====== Data ======

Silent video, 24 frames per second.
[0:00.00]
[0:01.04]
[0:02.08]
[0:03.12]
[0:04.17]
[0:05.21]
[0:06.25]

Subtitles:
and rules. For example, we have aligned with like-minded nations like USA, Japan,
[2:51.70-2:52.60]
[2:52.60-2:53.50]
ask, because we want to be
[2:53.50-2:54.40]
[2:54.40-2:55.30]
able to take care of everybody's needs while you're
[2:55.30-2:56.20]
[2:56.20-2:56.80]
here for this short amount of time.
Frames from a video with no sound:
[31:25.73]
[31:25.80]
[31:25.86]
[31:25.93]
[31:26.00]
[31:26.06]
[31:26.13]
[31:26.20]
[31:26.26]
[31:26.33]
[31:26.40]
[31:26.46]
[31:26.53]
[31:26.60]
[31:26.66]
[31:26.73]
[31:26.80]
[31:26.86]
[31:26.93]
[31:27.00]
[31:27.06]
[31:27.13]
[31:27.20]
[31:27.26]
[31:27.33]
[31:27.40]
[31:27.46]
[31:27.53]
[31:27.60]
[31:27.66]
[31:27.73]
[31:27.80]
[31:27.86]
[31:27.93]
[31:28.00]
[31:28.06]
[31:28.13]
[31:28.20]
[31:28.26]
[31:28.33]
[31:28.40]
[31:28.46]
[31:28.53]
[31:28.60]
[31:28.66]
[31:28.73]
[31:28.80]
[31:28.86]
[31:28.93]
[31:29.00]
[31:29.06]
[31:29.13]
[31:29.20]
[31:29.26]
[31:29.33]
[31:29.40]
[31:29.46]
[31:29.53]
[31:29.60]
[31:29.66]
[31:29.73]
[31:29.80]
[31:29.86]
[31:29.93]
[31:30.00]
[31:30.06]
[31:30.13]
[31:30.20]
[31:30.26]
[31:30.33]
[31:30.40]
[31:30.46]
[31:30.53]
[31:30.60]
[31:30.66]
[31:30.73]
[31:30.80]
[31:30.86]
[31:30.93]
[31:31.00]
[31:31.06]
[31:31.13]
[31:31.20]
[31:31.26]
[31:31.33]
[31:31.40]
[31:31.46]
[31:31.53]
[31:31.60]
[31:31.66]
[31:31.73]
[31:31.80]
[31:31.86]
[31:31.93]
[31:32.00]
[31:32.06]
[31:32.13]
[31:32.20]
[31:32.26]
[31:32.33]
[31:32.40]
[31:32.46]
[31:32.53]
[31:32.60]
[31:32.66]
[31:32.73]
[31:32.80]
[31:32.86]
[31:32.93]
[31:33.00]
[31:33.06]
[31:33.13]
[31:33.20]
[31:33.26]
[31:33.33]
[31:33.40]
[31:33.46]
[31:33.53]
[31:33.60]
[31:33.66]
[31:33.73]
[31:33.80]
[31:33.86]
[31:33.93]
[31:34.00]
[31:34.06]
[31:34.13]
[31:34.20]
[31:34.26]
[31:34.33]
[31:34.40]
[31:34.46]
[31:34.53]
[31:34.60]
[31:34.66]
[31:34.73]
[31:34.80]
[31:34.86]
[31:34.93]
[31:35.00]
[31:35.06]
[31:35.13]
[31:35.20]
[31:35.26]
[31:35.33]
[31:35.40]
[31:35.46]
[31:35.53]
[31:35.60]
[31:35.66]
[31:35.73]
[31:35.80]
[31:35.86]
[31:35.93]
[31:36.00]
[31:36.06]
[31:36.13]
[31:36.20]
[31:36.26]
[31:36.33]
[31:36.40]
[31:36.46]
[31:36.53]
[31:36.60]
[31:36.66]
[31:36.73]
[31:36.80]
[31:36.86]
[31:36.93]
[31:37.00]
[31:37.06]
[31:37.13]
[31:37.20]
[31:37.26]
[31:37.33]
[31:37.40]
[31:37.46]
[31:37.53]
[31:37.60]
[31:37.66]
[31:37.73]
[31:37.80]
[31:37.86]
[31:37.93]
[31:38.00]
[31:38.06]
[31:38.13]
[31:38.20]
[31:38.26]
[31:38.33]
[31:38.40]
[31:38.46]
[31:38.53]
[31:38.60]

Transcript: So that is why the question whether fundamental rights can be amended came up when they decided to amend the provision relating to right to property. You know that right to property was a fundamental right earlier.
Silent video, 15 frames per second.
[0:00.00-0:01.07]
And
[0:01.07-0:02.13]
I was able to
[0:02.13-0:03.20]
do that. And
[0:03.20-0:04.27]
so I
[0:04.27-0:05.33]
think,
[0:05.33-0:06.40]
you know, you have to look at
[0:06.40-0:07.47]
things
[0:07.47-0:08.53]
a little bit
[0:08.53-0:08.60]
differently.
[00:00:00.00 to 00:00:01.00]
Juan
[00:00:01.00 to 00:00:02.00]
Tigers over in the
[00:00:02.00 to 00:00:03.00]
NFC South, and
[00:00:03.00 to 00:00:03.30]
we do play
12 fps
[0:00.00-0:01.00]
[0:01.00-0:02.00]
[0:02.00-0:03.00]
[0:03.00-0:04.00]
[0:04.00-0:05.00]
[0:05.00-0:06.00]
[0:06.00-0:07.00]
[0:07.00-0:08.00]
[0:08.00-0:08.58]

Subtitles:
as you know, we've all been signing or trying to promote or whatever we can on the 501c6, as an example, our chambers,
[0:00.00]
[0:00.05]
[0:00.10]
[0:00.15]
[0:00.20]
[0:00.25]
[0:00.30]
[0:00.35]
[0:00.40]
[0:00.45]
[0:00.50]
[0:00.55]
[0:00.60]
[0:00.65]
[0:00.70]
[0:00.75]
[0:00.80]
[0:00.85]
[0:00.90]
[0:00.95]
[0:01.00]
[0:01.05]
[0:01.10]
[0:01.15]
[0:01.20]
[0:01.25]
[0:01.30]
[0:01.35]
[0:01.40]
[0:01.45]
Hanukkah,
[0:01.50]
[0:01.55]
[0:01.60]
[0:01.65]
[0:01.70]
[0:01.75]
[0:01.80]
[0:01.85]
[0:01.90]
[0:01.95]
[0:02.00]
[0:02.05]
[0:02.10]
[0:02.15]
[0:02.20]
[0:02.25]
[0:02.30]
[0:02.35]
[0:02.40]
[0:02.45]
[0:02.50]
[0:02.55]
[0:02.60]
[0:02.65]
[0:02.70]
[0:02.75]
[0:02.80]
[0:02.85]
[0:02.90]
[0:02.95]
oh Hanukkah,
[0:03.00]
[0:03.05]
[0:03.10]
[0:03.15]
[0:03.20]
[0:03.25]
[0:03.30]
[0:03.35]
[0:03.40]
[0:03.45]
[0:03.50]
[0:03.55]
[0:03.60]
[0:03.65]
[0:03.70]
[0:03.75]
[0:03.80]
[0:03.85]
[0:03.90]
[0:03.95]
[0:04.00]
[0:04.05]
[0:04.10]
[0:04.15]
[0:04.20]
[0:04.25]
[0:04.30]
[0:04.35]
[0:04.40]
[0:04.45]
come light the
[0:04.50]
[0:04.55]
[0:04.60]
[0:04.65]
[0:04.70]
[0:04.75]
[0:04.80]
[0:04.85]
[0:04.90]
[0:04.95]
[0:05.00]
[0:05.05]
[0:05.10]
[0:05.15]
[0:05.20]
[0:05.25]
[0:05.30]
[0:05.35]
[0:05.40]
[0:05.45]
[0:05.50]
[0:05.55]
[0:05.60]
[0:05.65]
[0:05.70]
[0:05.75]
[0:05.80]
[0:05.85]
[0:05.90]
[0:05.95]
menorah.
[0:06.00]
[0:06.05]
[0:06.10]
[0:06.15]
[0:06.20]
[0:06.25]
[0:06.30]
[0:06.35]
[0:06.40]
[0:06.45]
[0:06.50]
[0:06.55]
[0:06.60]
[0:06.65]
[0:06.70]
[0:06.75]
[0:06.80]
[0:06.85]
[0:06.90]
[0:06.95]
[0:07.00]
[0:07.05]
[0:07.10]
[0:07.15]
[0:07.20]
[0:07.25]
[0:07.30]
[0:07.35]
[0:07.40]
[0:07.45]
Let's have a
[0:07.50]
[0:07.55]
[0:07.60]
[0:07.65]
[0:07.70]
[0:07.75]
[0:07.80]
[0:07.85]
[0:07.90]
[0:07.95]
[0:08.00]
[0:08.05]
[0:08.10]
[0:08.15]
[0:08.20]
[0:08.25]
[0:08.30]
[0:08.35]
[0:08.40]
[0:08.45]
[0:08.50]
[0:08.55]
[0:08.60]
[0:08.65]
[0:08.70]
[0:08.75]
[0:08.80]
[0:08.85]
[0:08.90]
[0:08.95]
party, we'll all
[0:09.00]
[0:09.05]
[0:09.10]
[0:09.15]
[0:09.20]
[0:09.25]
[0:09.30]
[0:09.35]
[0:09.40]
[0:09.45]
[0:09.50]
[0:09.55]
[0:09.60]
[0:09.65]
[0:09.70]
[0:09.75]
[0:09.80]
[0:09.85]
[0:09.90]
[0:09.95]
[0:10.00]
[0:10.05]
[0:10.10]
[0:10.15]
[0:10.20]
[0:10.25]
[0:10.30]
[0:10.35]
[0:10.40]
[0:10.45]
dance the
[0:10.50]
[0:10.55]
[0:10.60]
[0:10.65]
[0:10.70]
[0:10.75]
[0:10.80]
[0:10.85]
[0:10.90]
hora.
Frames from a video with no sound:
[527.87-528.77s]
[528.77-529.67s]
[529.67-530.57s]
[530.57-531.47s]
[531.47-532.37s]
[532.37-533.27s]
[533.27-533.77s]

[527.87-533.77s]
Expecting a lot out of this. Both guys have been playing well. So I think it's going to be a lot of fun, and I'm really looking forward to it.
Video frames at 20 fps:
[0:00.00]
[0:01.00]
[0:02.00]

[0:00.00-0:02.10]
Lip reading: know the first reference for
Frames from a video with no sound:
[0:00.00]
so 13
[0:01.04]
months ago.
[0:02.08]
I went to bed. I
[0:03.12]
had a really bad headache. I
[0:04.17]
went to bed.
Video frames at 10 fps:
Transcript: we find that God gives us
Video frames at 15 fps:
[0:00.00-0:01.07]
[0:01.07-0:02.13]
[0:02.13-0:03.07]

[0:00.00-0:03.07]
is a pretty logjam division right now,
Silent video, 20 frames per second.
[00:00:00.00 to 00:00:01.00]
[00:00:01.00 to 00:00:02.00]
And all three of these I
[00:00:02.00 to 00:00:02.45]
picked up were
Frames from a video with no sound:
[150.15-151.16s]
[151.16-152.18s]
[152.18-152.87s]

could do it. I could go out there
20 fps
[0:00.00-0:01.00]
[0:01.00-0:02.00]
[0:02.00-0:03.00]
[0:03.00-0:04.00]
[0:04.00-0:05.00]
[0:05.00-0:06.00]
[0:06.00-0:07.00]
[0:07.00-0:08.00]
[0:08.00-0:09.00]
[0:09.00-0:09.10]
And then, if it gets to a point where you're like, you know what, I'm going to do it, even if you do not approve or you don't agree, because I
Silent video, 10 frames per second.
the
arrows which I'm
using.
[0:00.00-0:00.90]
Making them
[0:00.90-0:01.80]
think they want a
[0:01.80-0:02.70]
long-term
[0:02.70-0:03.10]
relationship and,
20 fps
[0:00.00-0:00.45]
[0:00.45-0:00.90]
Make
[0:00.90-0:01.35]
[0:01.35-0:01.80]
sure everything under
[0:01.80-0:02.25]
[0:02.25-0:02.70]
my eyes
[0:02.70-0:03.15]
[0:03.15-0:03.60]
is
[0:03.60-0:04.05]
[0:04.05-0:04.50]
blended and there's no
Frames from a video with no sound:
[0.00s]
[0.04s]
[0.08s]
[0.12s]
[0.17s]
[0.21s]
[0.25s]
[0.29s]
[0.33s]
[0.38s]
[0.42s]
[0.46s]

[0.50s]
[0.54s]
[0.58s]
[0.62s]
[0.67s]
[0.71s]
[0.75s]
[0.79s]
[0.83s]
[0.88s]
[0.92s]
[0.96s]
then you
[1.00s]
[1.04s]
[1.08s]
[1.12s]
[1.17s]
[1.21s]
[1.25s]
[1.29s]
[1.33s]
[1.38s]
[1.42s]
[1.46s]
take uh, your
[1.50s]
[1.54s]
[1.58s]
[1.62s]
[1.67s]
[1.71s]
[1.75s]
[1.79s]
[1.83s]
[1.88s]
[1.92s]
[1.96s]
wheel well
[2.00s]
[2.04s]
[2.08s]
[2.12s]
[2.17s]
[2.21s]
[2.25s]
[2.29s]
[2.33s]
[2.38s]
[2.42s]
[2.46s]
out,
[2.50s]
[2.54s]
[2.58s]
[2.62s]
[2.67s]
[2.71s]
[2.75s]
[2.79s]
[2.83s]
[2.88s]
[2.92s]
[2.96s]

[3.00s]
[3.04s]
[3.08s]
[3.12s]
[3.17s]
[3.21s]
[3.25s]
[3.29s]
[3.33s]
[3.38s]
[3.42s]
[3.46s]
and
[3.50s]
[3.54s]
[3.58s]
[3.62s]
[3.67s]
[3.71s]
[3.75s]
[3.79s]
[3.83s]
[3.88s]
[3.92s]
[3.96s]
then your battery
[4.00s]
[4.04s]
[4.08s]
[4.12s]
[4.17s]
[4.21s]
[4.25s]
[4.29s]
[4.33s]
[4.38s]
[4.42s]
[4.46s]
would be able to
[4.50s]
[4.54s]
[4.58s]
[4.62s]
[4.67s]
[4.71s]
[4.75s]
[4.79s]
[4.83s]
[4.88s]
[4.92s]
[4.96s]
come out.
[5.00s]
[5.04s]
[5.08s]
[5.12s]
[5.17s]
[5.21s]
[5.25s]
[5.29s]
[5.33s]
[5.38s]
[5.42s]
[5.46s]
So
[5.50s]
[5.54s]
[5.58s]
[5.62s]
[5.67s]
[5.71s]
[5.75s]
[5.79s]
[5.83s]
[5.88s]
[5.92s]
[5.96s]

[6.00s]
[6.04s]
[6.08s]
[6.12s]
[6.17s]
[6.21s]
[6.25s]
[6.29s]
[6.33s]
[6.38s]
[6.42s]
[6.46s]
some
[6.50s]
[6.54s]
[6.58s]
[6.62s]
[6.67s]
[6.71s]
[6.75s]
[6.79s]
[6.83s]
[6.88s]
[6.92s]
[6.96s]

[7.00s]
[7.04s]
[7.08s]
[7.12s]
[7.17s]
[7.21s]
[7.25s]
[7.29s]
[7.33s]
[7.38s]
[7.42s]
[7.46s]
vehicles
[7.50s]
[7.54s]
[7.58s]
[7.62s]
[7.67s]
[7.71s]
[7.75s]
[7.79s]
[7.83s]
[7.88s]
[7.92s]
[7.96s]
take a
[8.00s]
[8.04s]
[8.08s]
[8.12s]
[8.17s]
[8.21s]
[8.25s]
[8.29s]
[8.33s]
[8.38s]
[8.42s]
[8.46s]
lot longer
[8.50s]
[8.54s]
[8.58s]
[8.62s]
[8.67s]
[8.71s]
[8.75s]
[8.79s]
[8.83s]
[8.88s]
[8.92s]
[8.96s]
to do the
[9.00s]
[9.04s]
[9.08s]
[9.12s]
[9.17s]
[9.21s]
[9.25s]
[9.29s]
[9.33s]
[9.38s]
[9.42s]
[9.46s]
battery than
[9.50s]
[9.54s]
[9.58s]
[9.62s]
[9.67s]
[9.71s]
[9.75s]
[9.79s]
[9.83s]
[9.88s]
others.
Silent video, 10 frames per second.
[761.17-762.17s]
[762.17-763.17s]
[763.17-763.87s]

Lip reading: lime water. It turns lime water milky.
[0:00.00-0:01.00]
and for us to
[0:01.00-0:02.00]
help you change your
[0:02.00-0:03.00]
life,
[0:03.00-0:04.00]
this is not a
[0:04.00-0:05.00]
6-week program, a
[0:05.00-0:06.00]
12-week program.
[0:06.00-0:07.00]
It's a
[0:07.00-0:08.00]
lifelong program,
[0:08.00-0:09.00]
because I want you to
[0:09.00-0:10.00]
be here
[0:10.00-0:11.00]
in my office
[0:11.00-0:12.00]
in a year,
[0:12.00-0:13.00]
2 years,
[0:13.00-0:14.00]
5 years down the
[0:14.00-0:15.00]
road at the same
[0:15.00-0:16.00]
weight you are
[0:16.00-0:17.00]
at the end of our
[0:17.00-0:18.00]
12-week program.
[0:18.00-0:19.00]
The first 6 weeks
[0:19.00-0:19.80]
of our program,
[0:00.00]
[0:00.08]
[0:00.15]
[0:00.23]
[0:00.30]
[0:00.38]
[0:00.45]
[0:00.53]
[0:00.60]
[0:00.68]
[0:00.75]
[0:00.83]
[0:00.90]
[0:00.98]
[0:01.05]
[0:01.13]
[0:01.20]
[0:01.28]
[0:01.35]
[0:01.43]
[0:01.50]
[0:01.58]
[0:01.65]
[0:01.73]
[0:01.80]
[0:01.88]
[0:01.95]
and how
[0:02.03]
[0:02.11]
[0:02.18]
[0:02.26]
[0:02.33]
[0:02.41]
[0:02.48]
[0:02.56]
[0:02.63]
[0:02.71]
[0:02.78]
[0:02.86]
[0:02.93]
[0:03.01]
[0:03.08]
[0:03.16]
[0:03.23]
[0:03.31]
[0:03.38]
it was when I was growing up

======

Prompt:
Please set down again, word for word, only the lines from the start of the entries through the line with "[2:53.50-2:54.40]", both ends included.

Reply to the exercise:
Silent video, 24 frames per second.
[0:00.00]
[0:01.04]
[0:02.08]
[0:03.12]
[0:04.17]
[0:05.21]
[0:06.25]

Subtitles:
and rules. For example, we have aligned with like-minded nations like USA, Japan,
[2:51.70-2:52.60]
[2:52.60-2:53.50]
ask, because we want to be
[2:53.50-2:54.40]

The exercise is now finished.